Jean-Paul Robert
Article publié dans la revue D'Architectures, juillet 2019.
Au Japon, deux montagnes, deux régions éloignées l’une de l’autre, toutes deux victimes de catastrophes récentes, l’une climatique, l’autre sismique. Les désastres qu’elles provoquent ne sont pas seulement naturels : ils résultent de l’héritage de l’histoire comme des approches culturelles et politiques qui y mènent et prétendent les réparer. L’étude menée par Julien Guinand autour de son travail photographique documentaire donne lieu à un livre et à une exposition aussi pertinents qu’instructifs.
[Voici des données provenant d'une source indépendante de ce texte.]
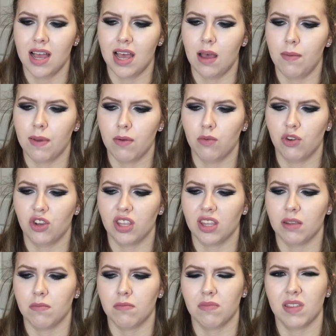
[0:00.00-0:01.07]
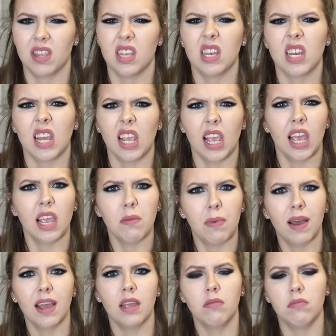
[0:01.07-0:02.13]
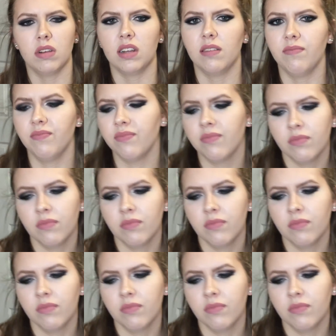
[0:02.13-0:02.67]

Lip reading: It was just some stinging pain, butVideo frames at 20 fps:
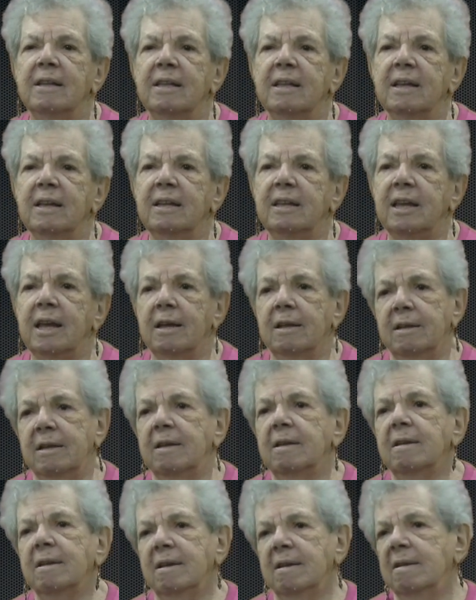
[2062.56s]

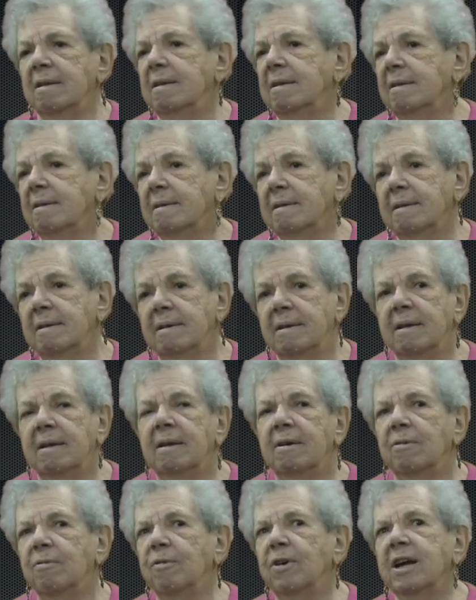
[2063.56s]
Italian.
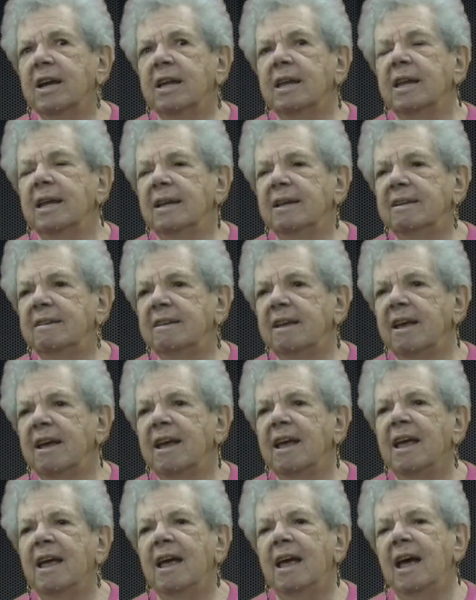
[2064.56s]
What can I say?
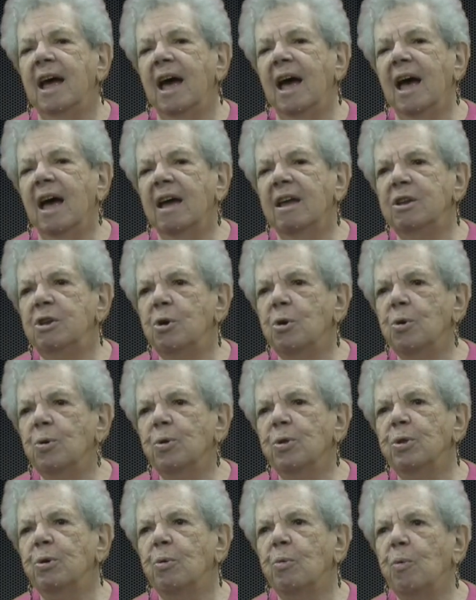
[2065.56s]
I
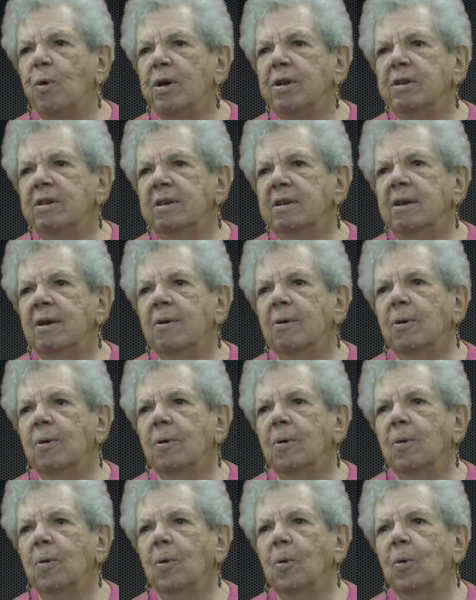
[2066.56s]
know the one
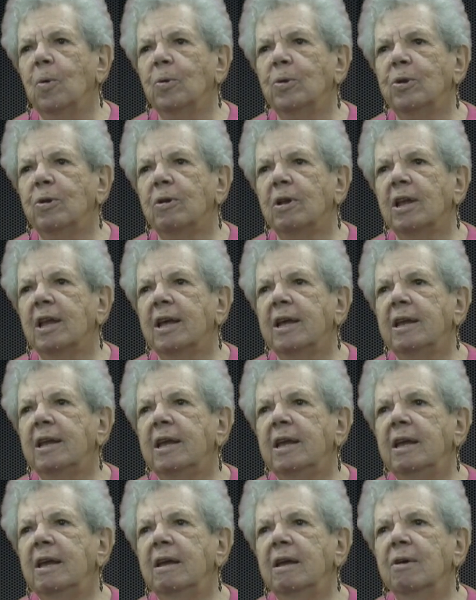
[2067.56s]
older
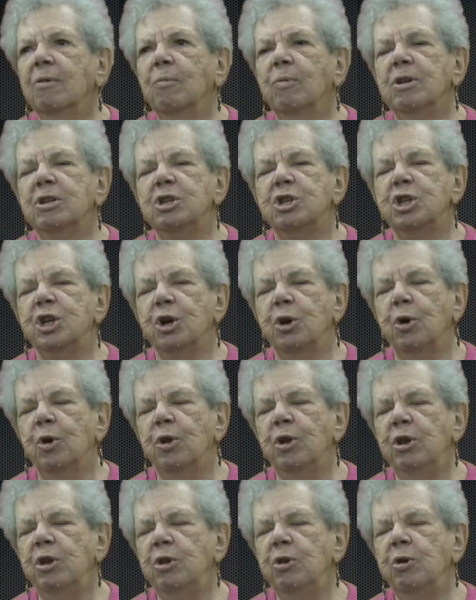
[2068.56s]
lady, when she
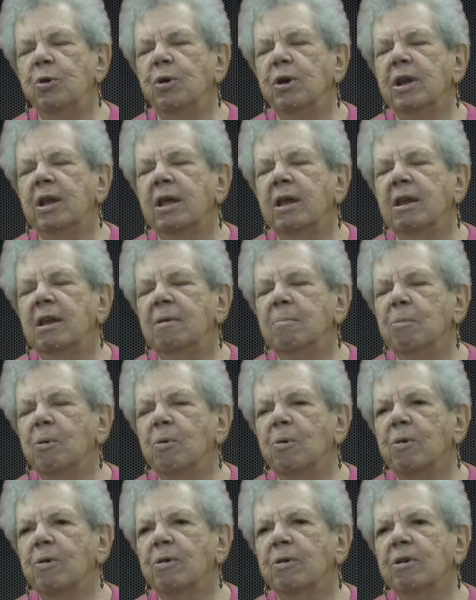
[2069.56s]
couldn't do it
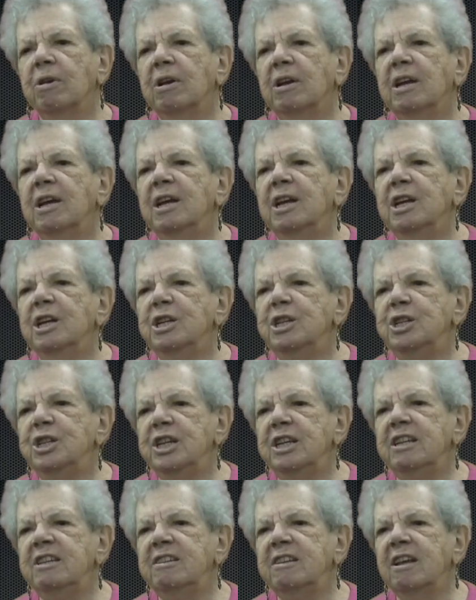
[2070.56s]
anymore,
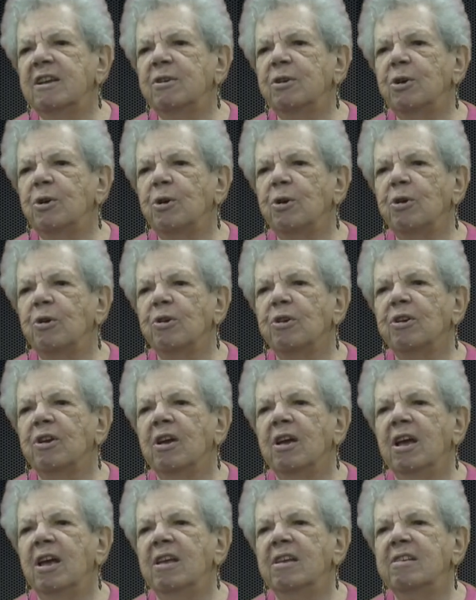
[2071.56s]
she sent her
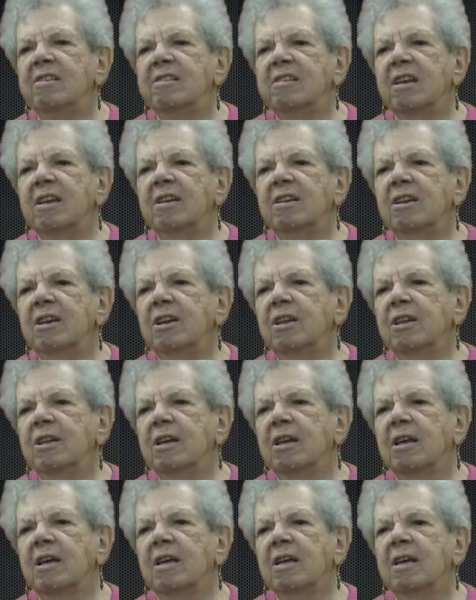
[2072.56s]
son to
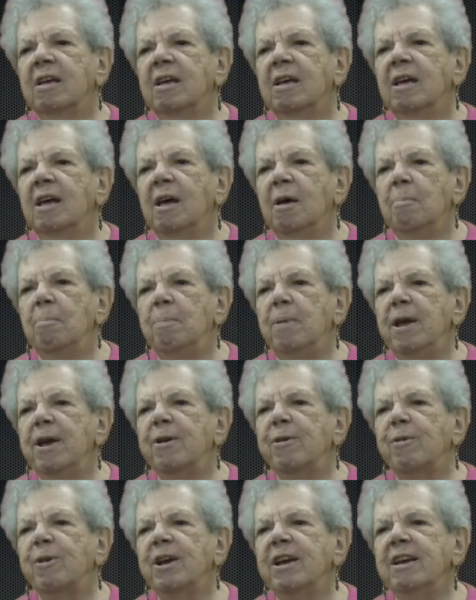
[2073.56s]
the
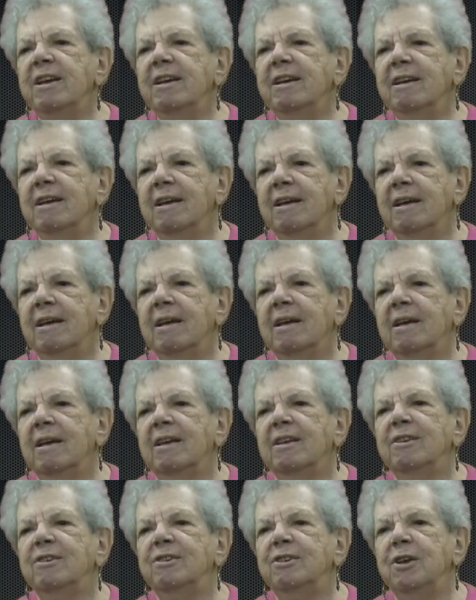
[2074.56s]
bakery
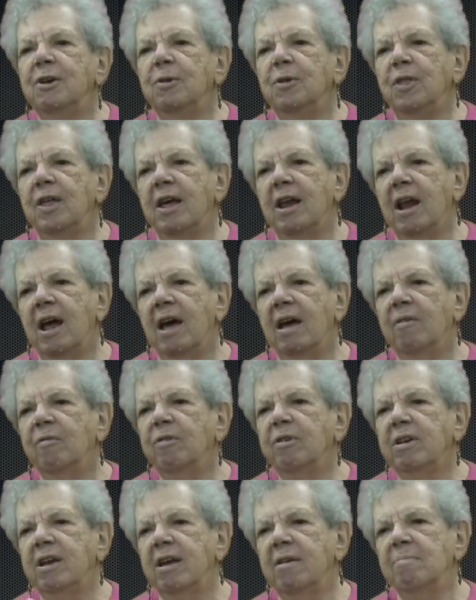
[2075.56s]
so that I
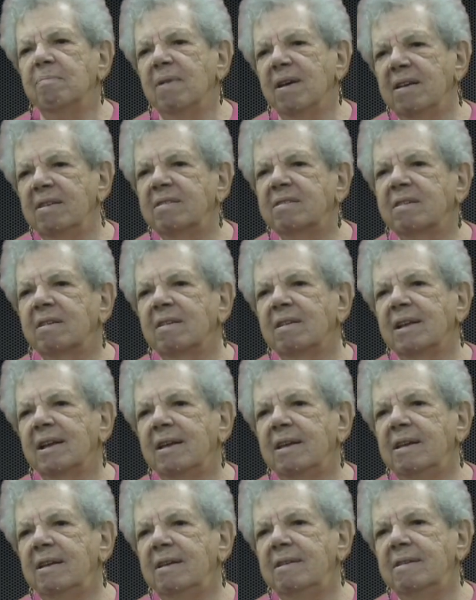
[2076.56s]
would get my
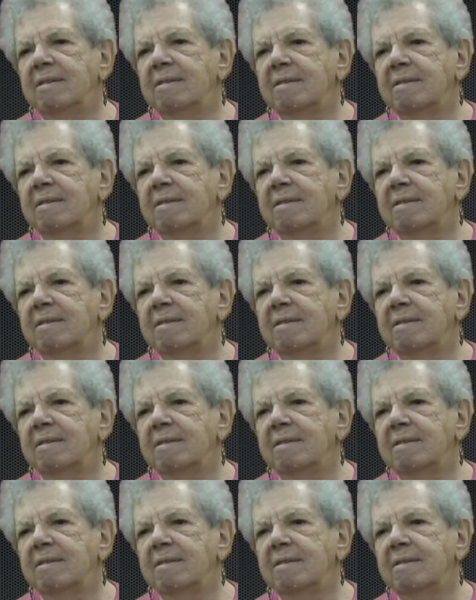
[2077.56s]
Scalides.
Dans un des textes qui donnent relief à son livre, Julien Guinand rappelle ces lignes relevées dans un ouvrage consacré au zen japonais : « La trame du monde, je la vois. Il suffit que le regard se libère, c’est à dire cesse d’accommoder. La perception aiguë, désintéressée, objective du réel est la plus forte hallucination possible. » Julien Guinand s’est exercé aux déplacements auxquels invite cette réflexion : ne pas s’arrêter aux apparences, creuser sous la surface, abandonner l’appareillage ordinaire du regard pour s’abandonner à la vision, atteindre à une forme d’objectivation du réel en se fiant à la subjectivité de la perception. Mais une fois vue la “trame du monde“, reste encore à rendre compte des raisons ou des déraisons qui la composent ou la décomposent.
C’est lors d’un voyage effectué dans la région de Kumano, dans la péninsule de Kii au sud de Kyōto, que Julien Guinand a été interloqué par un sabō rencontré sur un bord de route. Le mot désigne les ouvrages d’ingénierie entrepris par le ministère de la Construction pour contrôler l’érosion et protéger des glissements de terrain, provoquées ici par la tempête tropicale Talas en 2011. Ce pansement appliqué à flanc de montagne illustre la voie du béton empruntée par le Parti libéral-démocrate au pouvoir sans discontinuer depuis les années cinquante. Elle fait les affaires des hommes politiques comme des entreprises ; elle permet encore de donner du travail aux petites gens qui peuplent cette région déshéritée, mais mythique, de ce pays « plongé dans le noir » selon l’écrivain Kenji Tagakami (1946-1992), qui en était originaire.
Le folklore donne la région comme un lieu mythique de la culture nippone, tant du fait des forêts de cryptomères qui recouvrent les montagnes, que des légendes anciennes, au croisement des traditions bouddhiques et chamaniques, qui la parcourent. En fait, les premières proviennent de la sylviculture intensive, qui fragilise les sols, tandis que les secondes ont été contredites à l’ère Meiji, au dix-neuvième siècle, qui entreprit la “modernisation“ du pays. Ainsi la “nature“ n’est qu’une apparence et la culture le lieu de conflits d’intérêts.
C’est un autre cataclysme qui a frappé la région d’Ashio en 2011- la même année que Talas. L’onde sismique à l’origine du tsunami qui a ravagé la côte est de l’île de Honshu et la centrale de Fukushima a provoqué des effondrements de terrain dans les montagnes de la région d’Ashio. Ils ont emporté avec eux les déchets des mines de cuivre exploitées de manière industrielle depuis le XIXe siècle. Une pollution industrielle d’ampleur, qui a occasionné de nombreuses luttes, dans le prolongement des mobilisations antérieures.
Pour noyer le poisson et protéger Tōkyō, en aval, le gouvernement a construit sur la rivière un barrage qui a emporté la contestation avec les villages. Et Julien Guinand de tirer cette conclusion amère et lucide : « La “crise écologique globale“ est issue d’un mélange d’inconscience et de volonté de domination propre à l’humain, et plus précisément d’un esprit de cupidité lié au capitalisme. »
Les qualités de son livre ne tiennent pas tant à la justesse de la cause défendue qu’à l’invention d’une forme de documentaire sociologique. Sa richesse tient des textes qui s’intercalent entre les images sans les recouvrir, de la conversation entre philosophe, physicien et critique d’art. Elle est appuyée par le recours à des documents graphiques ou photographiques qui introduisent et instruisent ces propos. Elle procède surtout des photographies de Julien Guinand qui les appellent. Ses vues conjuguent les sujets pour montrer paysages, jardins, portraits, scènes de rue ou d’intérieur, détails, en variant les focales ou en télescopant les échelles. Son livre renvoie autant au travail fondateur de Walker Evans qu’aux œuvres du cinéaste Chris Marker. Il leur doit l’idée de photographie documentaire et l’importance du travail de montage. Tandis que nous lui sommes redevables de nous donner à voir la trame du monde.